Description of the task:
A word-for-word copy of the entries is needed, and it should contain no images.

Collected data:
========
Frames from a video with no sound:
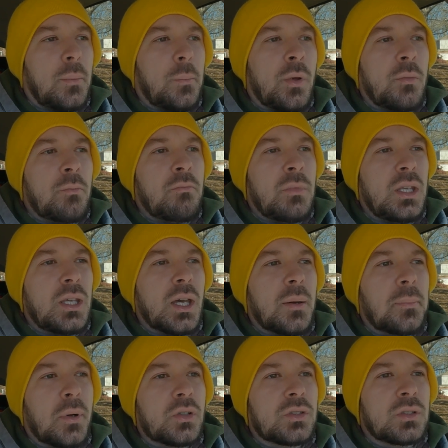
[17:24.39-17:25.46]
but me, I
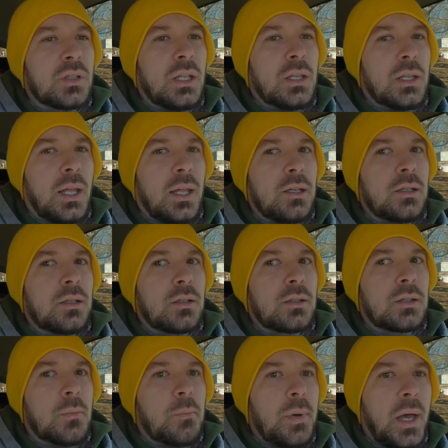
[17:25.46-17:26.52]
personally like
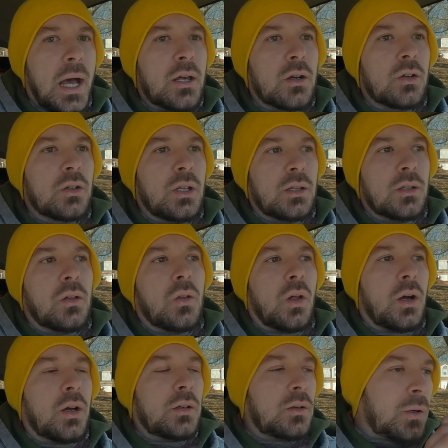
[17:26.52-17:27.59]
the pattern in the
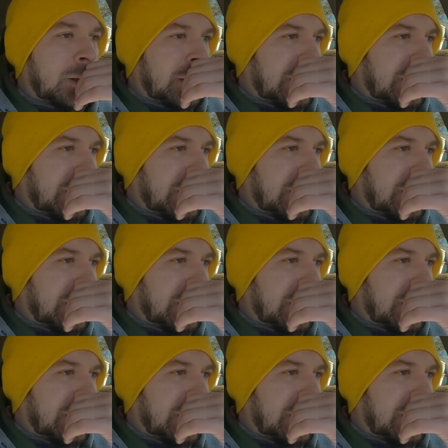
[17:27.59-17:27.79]
lawn.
========
Answer to the exercise:
Frames from a video with no sound:
[17:24.39-17:25.46]
but me, I
[17:25.46-17:26.52]
personally like
[17:26.52-17:27.59]
the pattern in the
[17:27.59-17:27.79]
lawn.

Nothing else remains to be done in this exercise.